Why ∫(2x) / (x^2 + 1)dx

= ln l x^2 + 1 l + c

But, ∫(3x^3) / (x^4 + 5)dx

= 3/4 ln l x^4 + 5 l + c and not just ln l x^4 + 5 l + c?

How do you know when to use just ln l l + c and when to use number ln l l + c? Thank you.

Relevance

use sub t=x^2 +1

dt = 2x.dx

so integral is,

∫1/t.dt

= ln(t) + C

and t = x^2 +1

so

= ln(x^2 +1) +C

Now you do the other one!

• It has to do with the substitution you're using.

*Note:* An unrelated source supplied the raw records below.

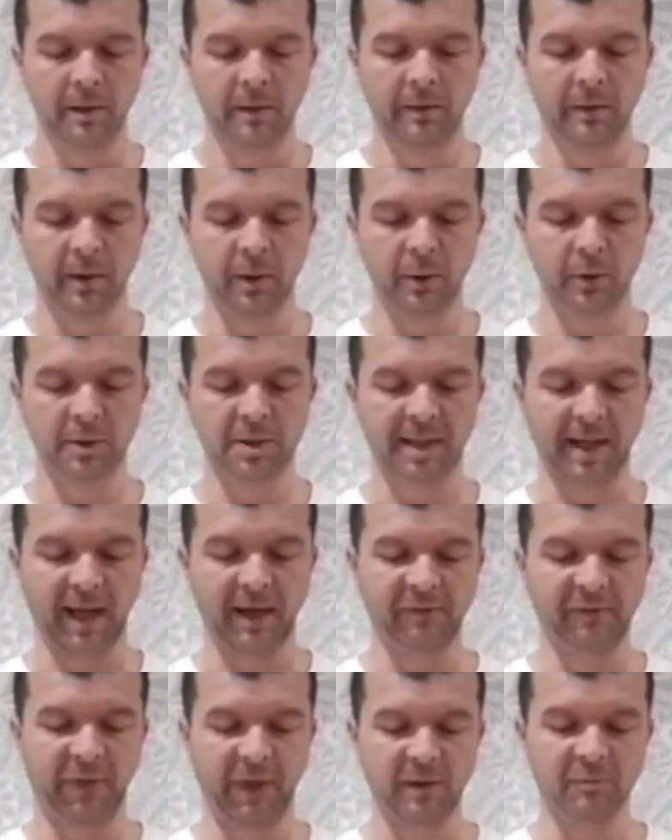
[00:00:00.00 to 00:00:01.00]
The Lord
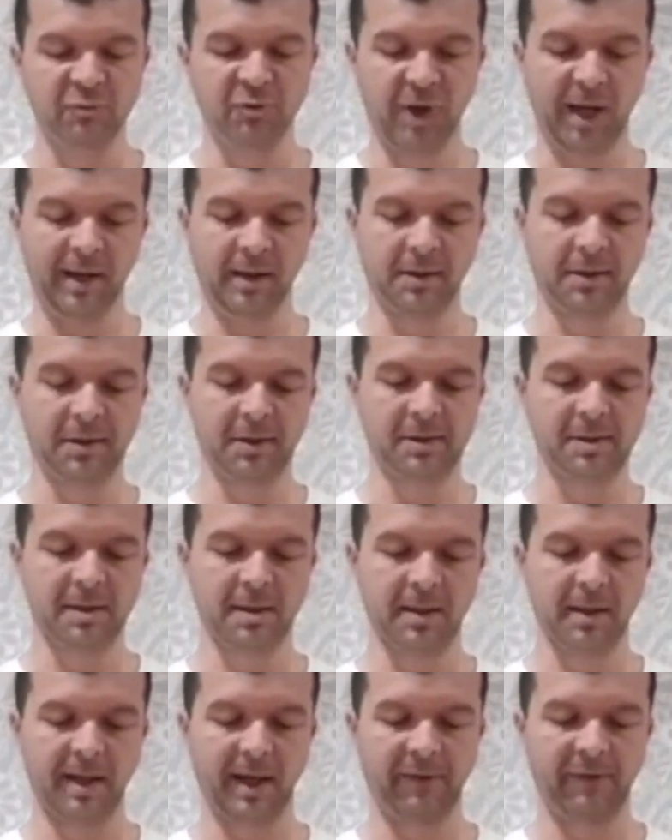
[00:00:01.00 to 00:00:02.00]
gave them rest,
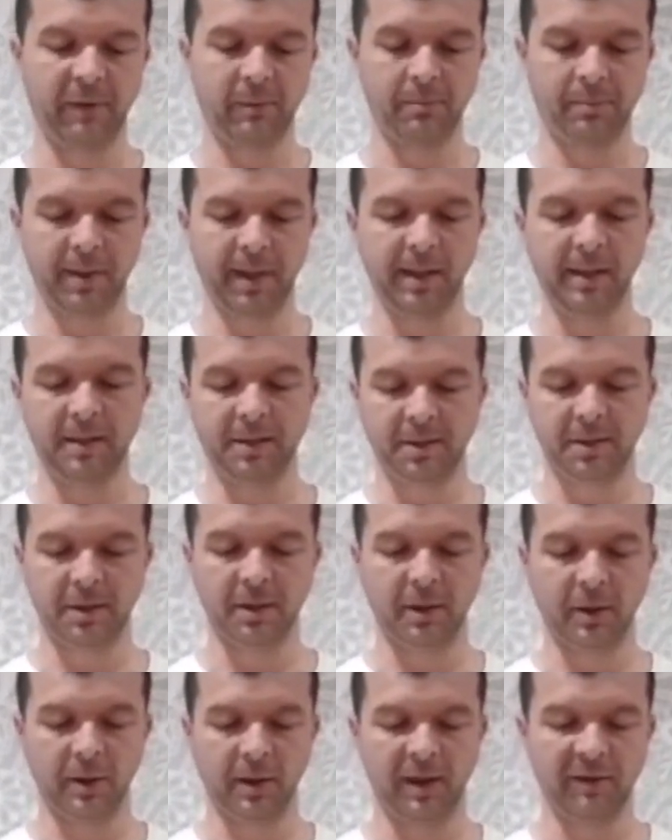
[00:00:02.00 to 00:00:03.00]
gave them peace
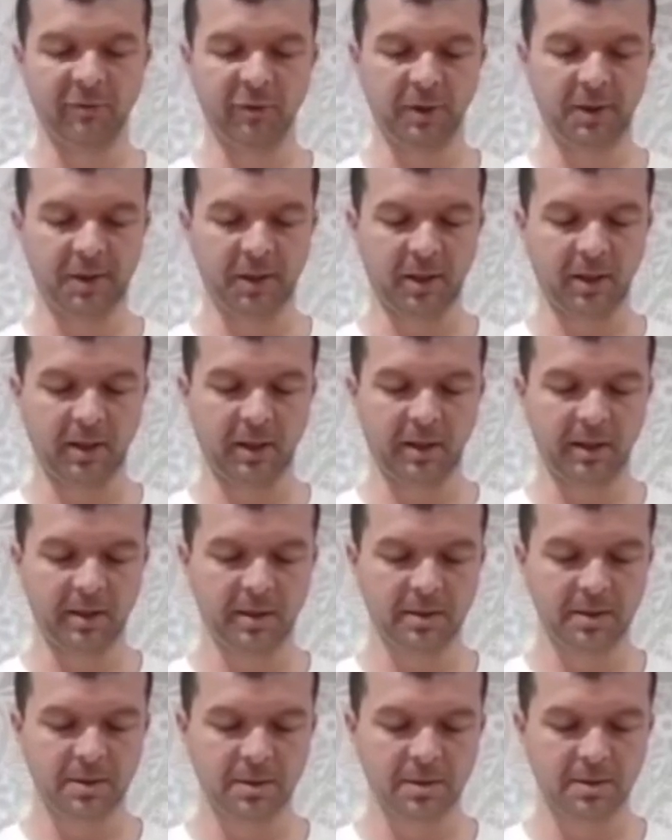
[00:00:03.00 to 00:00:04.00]
on every side,
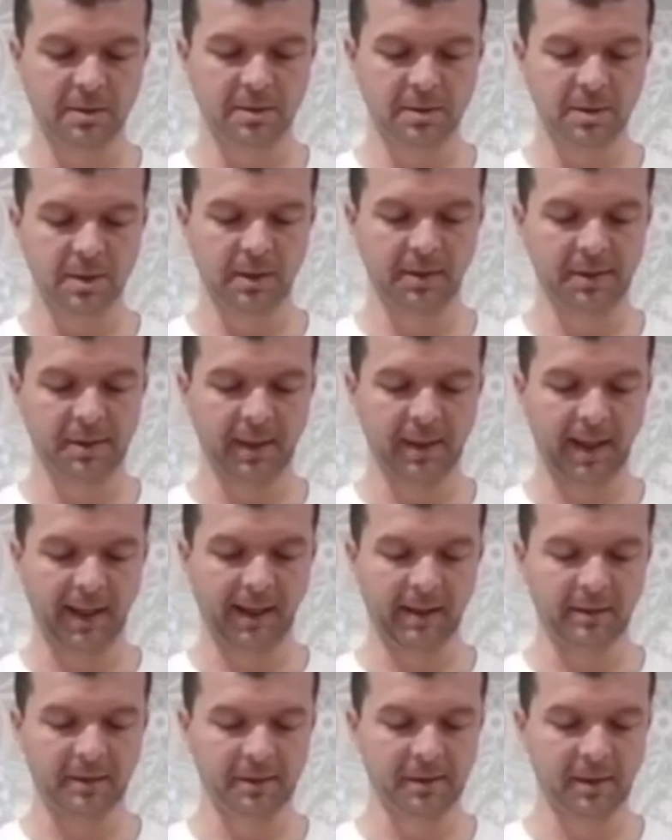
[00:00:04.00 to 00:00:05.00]
just
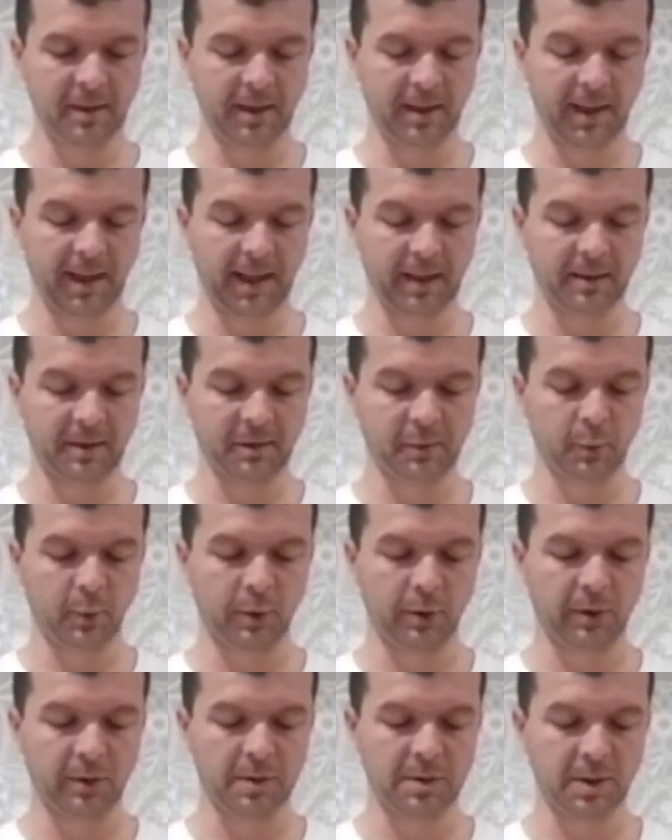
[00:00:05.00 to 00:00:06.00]
as he had
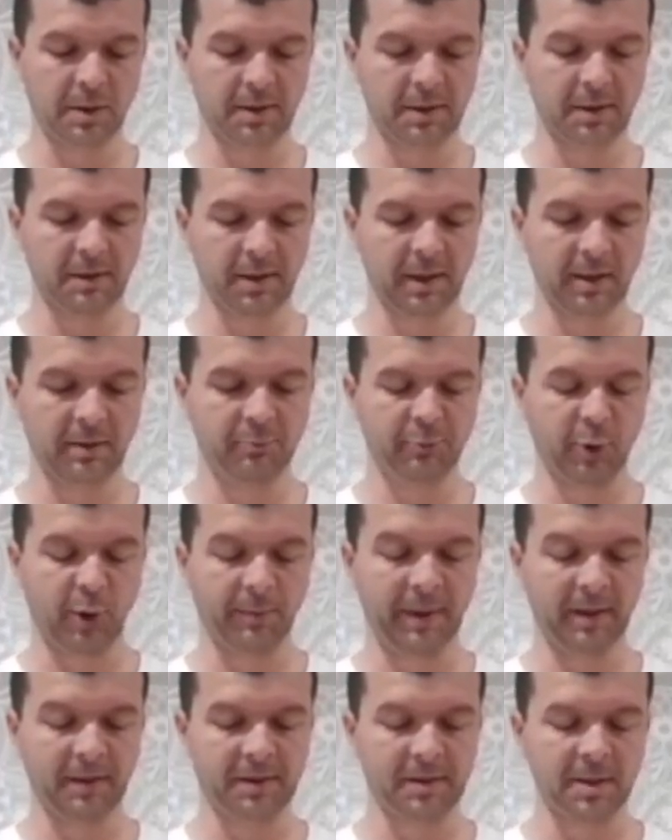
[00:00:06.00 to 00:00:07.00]
sworn, just as he had
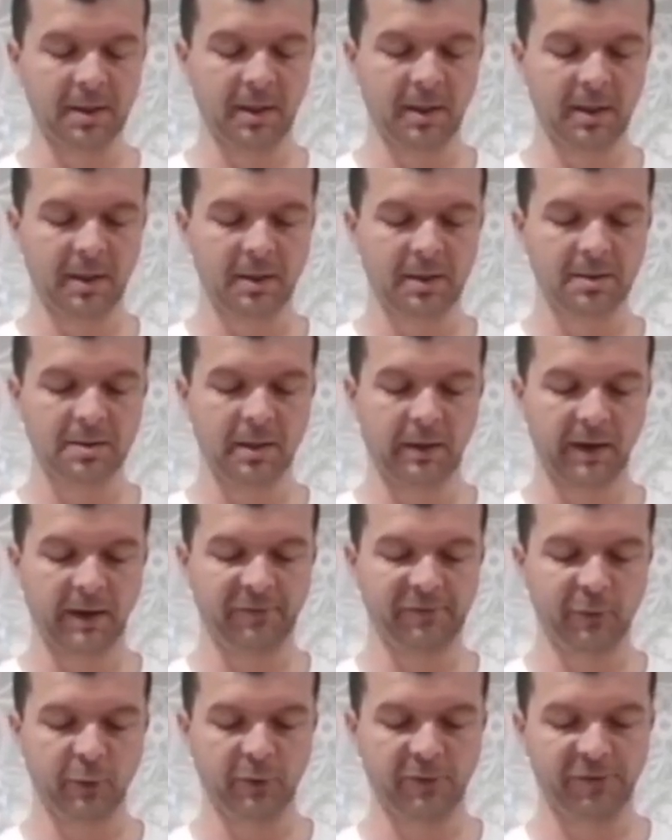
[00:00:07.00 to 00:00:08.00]
promised to their
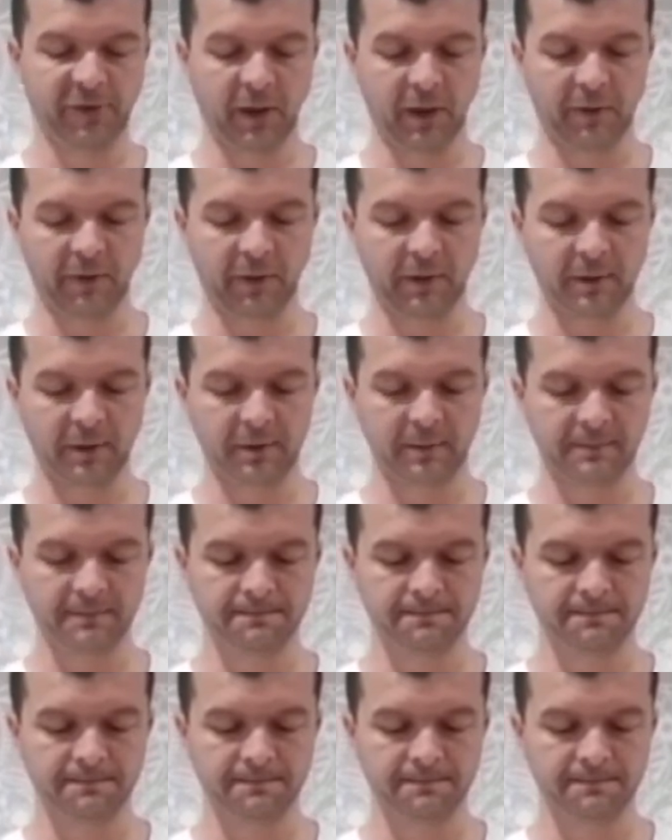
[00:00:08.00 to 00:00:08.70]
forefathers.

for ∫(2x) / (x^2 + 1)dx we let u = x^2 + 1. this gives du = 2x dx --> or dx = 1/(2x) du

substitute u for x^2 + 1 and 1/(2x) du for dx, (simplify) and you get

∫1/u du which is ln |u| + c

back-substitute gives ln |x^2 + 1| + c

now, follow the same process for ∫(3x^3) / (x^4 + 5)dx

let u = x^4 + 5. then du = 4x^3 dx --> or dx = 1/(4x^3) du

substitute u for x^4 + 5 and 1/(4x^3) du for dx, (simplify) and you get

∫(3/4)*1/u du which is (3/4)*∫1/u du which is (3/4)*ln |u| + c

after back-substituting you get 3/4*ln |x^4 + 5| + c

hope that helps

• Because d/dx (x^2 + 1) = 2x, but d/dx (x^4 + 1) = 4x^3, not 3x^3. 3x^3 dx = (3/4) d(4x^3 ).

x^4 + 5 > 0 for all x, so |x^4 + 5| is unnecessary. You should just use (x^4 + 5) instead.

Source(s): I have taught for more than 40 yr, including 18 yr of AP Calc.